[Saved entries]
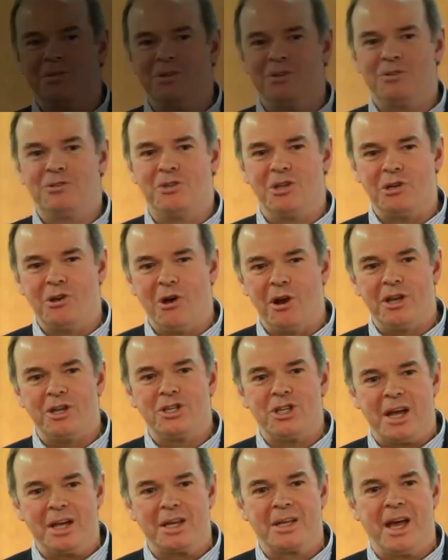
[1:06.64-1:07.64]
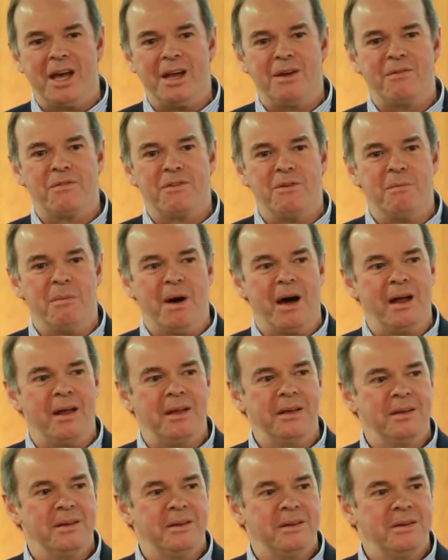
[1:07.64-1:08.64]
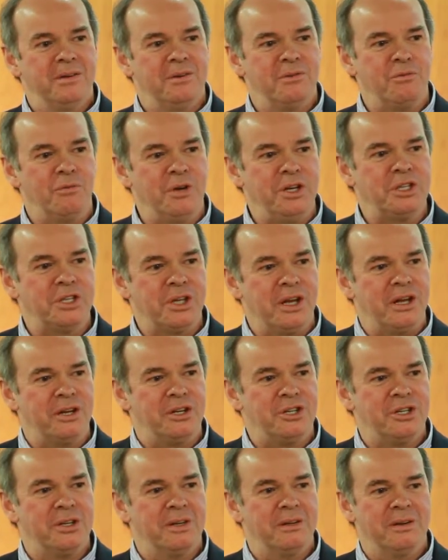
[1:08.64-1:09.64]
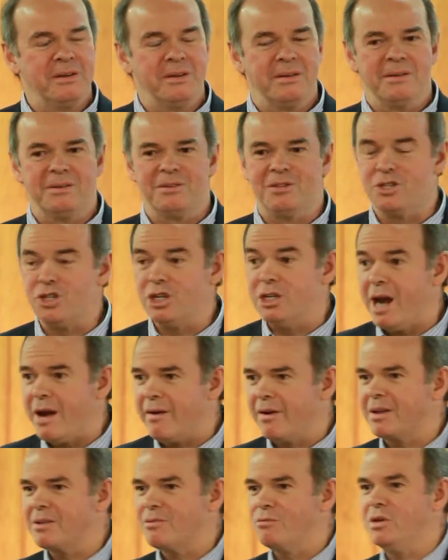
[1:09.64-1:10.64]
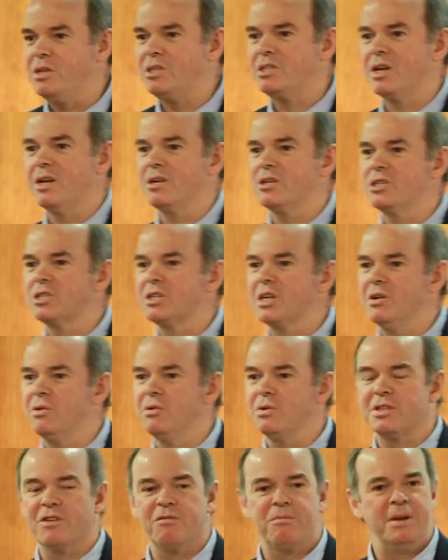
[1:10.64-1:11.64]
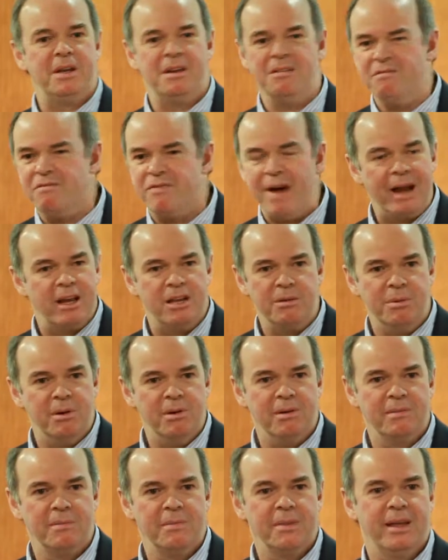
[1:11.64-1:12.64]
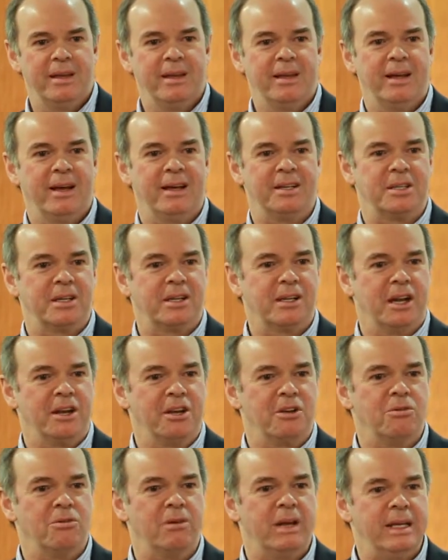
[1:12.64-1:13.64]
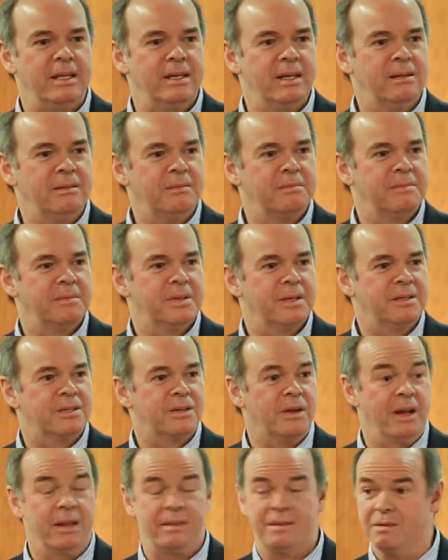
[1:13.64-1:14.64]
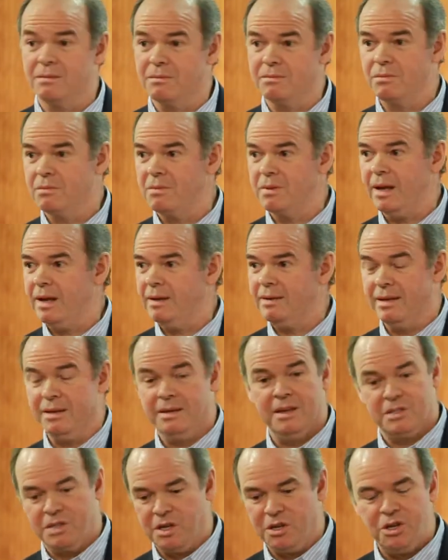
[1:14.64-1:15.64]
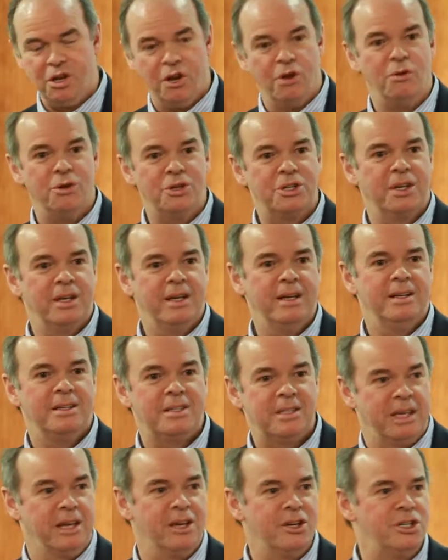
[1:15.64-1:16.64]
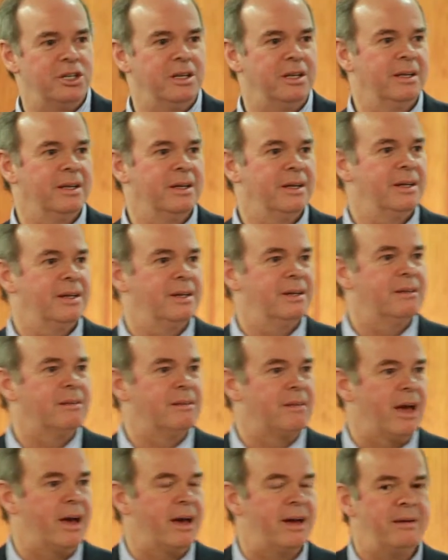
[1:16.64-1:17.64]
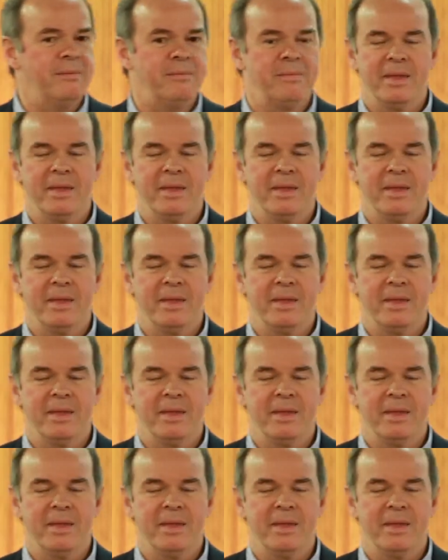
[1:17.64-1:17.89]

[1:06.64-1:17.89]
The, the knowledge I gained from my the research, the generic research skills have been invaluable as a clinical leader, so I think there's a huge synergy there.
---
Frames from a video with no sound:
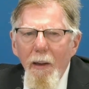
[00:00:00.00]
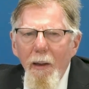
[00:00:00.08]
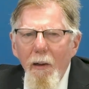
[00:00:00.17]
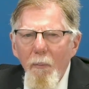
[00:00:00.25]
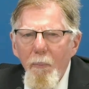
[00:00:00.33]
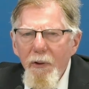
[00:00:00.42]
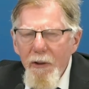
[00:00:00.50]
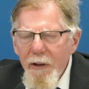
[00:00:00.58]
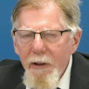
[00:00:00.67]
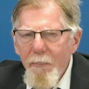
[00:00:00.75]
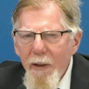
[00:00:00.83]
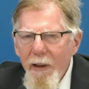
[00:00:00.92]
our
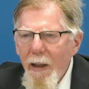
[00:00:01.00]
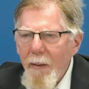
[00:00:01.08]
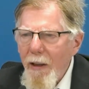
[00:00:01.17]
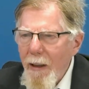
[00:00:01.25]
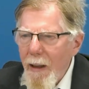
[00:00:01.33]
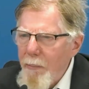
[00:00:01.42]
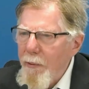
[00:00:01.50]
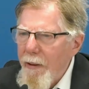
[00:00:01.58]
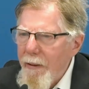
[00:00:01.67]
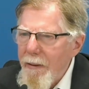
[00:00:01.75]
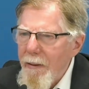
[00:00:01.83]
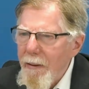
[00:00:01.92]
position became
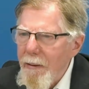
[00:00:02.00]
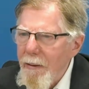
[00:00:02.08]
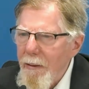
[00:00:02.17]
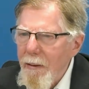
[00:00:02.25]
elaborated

Work required: In the records above, find the line with "[00:00:00.00]" and the line with "[00:00:01.33]"; please transcribe exactly those two lines and all lines between them, omitting any picture.

Answer to the exercise:
[00:00:00.00]
[00:00:00.08]
[00:00:00.17]
[00:00:00.25]
[00:00:00.33]
[00:00:00.42]
[00:00:00.50]
[00:00:00.58]
[00:00:00.67]
[00:00:00.75]
[00:00:00.83]
[00:00:00.92]
our
[00:00:01.00]
[00:00:01.08]
[00:00:01.17]
[00:00:01.25]
[00:00:01.33]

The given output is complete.